Recently, I heard about a movie called Weekend. It had a similar premise as Before Sunset/Sunrise, so instantly I was hooked on it. Then when I heard it explored the brief relationship between two men, I was even more interested in how it would be executed. I searched for the film high and low only to find it on my TV in the On-Demand menu. I rented it immediately and dove right in.
Weekend opens on a gay man named Russell (Tom Cullen). He hangs out with a couple of his straight friends whom he gets along with just fine (don’t worry this isn’t one of those, “Oh I feel out of place” kind of films). When he sets off, he decides to stop at a local gay club. He has a couple of drinks and catches the eyes of Glen (Chris New). The two have a one-night stand, and in the morning begin talking. They continue to talk for a while until Glen leaves. Now, in most cases of one-night stands, this is the end of the movie, but instead, Russell calls Glen and asks to hang out. Thus begins a romance that is short-lived yet unforgettable.

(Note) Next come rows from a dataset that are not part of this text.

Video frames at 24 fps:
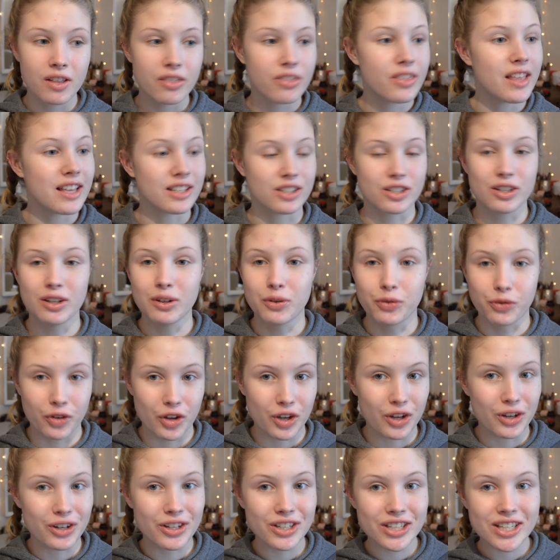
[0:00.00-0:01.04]
there's good
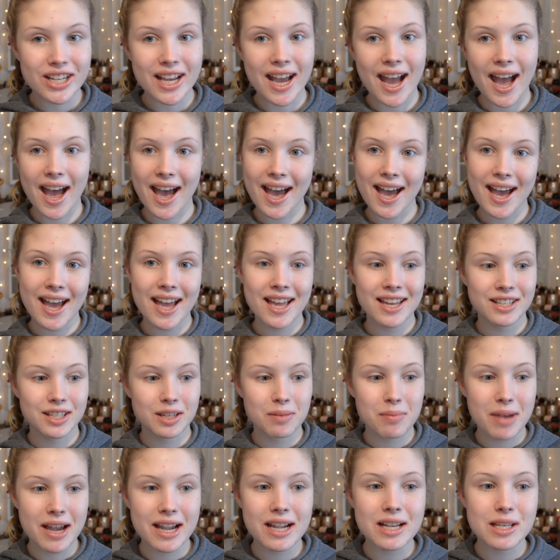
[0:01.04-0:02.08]
food, and you
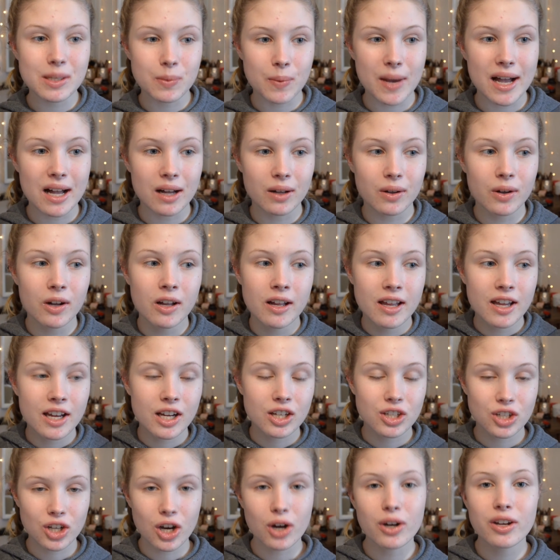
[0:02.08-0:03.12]
may as well
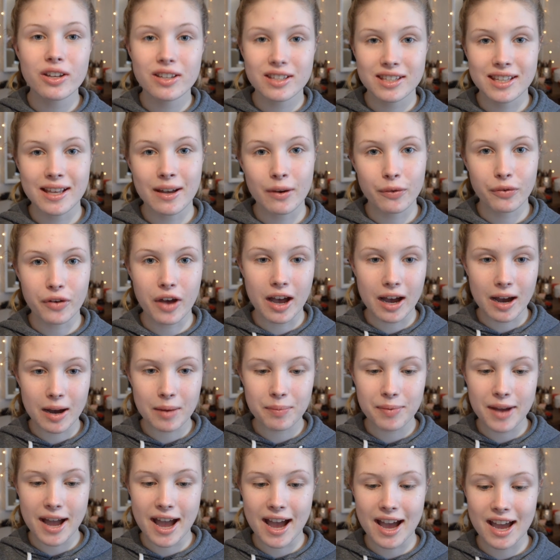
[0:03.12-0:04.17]
doll yourself
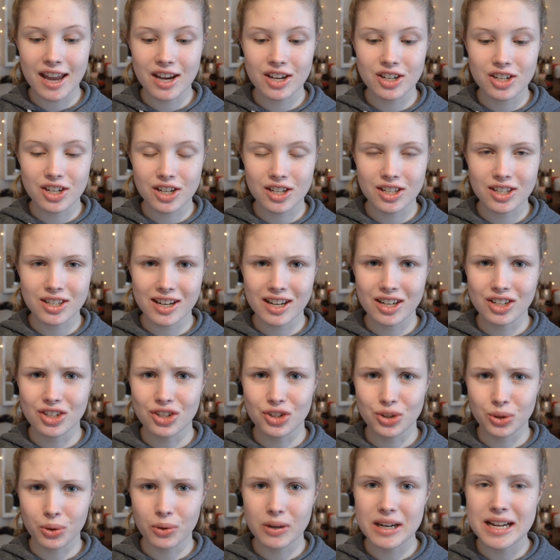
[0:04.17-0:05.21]
up and just
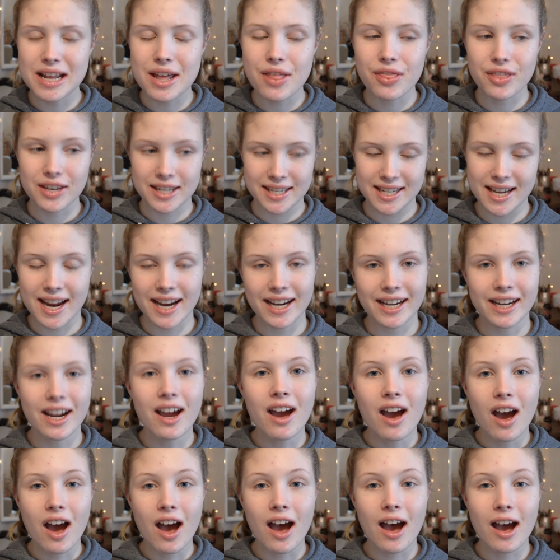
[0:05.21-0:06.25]
enjoy the day.
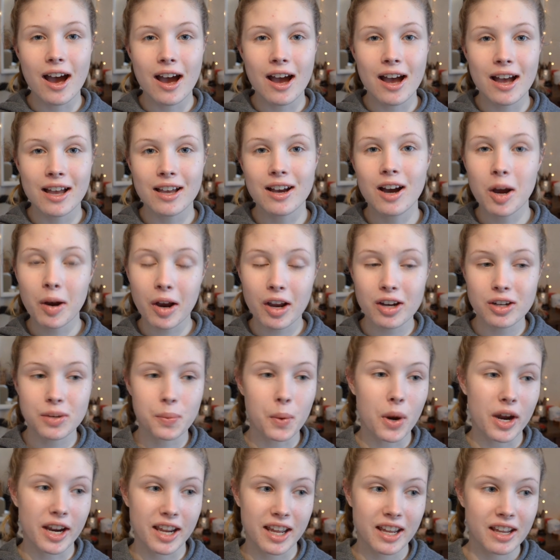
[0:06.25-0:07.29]
I'm going to
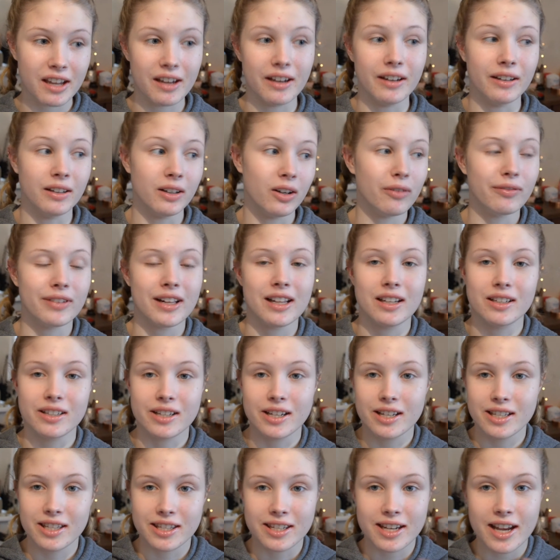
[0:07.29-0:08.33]
IKEA on
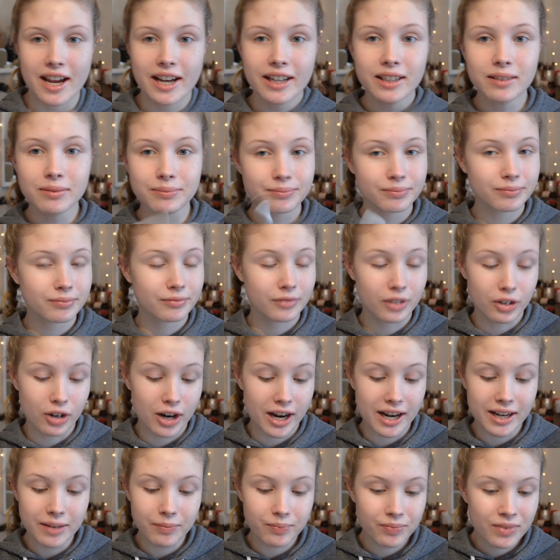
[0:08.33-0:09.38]
Valentine's Day,
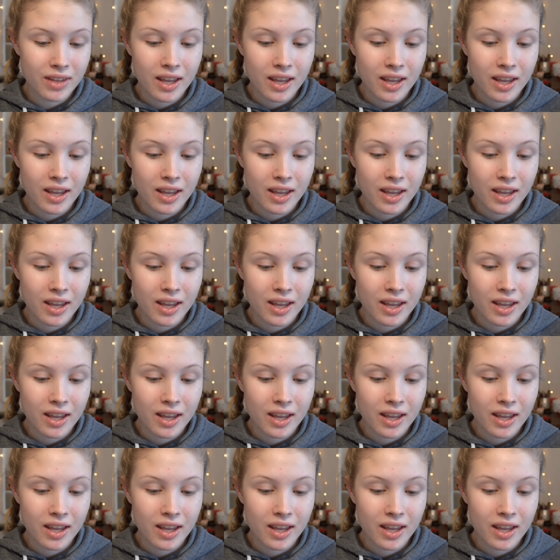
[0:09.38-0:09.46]
great.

Weekend is a lot of things, but boring is definitely not one of them. Though the film is 95% dialogue, it’s not filler dialogue by any means. We slowly get to know these characters at the same time that they’re getting to know each other. We know what they know and it really puts you in their shoes in a way that I’ve never seen before. This effect is also due to director Andrew Haigh’s skilled camera work, being both an observer and a participant in the relationship of Russell and Glen.
The acting is perfect on the part of both actors, but especially by Chris New, who portrays Glen. Both Cullen and New have not yet had any major roles prior to this, and this is a shock to me considering how comfortable and honest they seem with their parts. Part of me thinks that a lot of it wasn’t rehearsed which made it all seem that much more fresh to not only us, but also them.
Of course, an actor is only as good as their dialogue, and as I’ve mentioned before, the dialogue is pretty amazing. Ringing true in almost every aspect, Weekend is not only a film for gay men and women to relate to. It’s a film for those who believe in love, and for people who are willing to see things in a different light. It’s a movie about people, for people and it’s almost more relatable than Before Sunset. As a film about the chance encounters that occur in life, it’s one of the best I’ve ever seen. As a film in general, it’s one of the best and most underrated of 2011. Come awards season, this probably won’t be on the list, but if it is, it’s a step forward to recognizing great films for being exactly that. Great films.